My favorite Jean Arthur film remains Easy Living (1937), with a screenplay by Preston Sturges. Arthur plays a young working-class New York City woman who runs out of money. She has to close her eyes to break her piggy bank. When a fur coat suddenly falls on her from a Manhattan high-rise, everybody assumes she’s rich and New York City lays out the proverbial red carpet. This film once again proves my thesis. Ray Milland is most recognizable to my generation as the cold-hearted father in Love Story (1970), and, a littler earlier, as the man who tried to have his wife, Grace Kelly, murdered in Hitchcock’s Dial M for Murder (1954). He is not funny.

But in Easy Living, ir’s Jean Arthur who reveals how funny Ray Milland could be, first in a wonderful automat scene, where you learn how fast food was served in the 1930s, and later as he, thoroughly confused, begins to fall in love with her.

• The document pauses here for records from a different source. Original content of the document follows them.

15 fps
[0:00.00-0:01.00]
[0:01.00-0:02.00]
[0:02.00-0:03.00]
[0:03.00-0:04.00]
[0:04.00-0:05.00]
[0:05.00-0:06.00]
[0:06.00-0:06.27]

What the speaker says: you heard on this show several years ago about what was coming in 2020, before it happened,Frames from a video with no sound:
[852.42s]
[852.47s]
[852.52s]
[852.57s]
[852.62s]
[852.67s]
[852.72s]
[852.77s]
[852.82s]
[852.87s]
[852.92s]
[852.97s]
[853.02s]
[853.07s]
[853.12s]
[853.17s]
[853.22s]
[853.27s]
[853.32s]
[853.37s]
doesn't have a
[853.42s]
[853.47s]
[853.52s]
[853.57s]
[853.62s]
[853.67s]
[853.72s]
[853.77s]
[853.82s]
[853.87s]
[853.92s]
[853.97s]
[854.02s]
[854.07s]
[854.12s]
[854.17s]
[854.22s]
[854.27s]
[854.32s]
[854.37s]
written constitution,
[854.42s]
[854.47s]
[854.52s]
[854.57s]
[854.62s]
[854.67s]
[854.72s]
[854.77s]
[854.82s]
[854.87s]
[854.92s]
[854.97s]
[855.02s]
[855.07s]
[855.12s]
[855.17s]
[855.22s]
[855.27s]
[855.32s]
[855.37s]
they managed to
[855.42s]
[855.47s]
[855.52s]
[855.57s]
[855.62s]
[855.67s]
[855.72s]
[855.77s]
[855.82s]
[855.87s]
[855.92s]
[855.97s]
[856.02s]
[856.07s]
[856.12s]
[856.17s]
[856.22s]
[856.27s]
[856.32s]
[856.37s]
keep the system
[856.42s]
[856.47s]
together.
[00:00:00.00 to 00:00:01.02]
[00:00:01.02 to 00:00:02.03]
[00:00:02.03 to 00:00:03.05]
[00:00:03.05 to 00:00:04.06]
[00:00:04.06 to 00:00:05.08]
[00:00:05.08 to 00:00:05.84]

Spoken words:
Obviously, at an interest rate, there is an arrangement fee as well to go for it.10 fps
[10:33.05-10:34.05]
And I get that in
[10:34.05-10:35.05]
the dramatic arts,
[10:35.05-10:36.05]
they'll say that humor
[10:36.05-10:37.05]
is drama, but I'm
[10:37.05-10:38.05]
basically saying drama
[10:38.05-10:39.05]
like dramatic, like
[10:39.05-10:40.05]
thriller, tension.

I think it was one of Milland’s best peformances, and I am convinced this because Jean Arthur evoked that performance from him.

If she brought out the best in her male leads, she was never subservient to them. If she fell in love with them, when the film ended, you were sometimes not sure that she’d stay with them.

You wanted to stay with her. She was the tomboy you’d grown up with, caught tadpoles with, watched, awestruck, as she hit the snot out of softball. And then, suddenly, when you were about thirteen, you realized that you were in love with her. (She went to the Prom with someone else.)

The real Jean Arthur was filled with near-constant anxiety, filled with self-doubt, and acting took, for her, immense reservoirs of courage that lay hidden deep inside. Only the singer Carly Simon, I think, has experienced stage fright as severe as Arthur’s was.

Jean retired because those reservoirs were never enough to drown that fear. What she’s left to us, in the fiction of film, is who she really was. Her personal character was marked by courage, by her willingness to confront, over and over, her deepest terrors. These were qualities that became transparent in the characters she played. I hope that somehow, long after her death in Carmel in 1991, that Jean Arthur realizes how admirable she was, both as an actor and as a human being.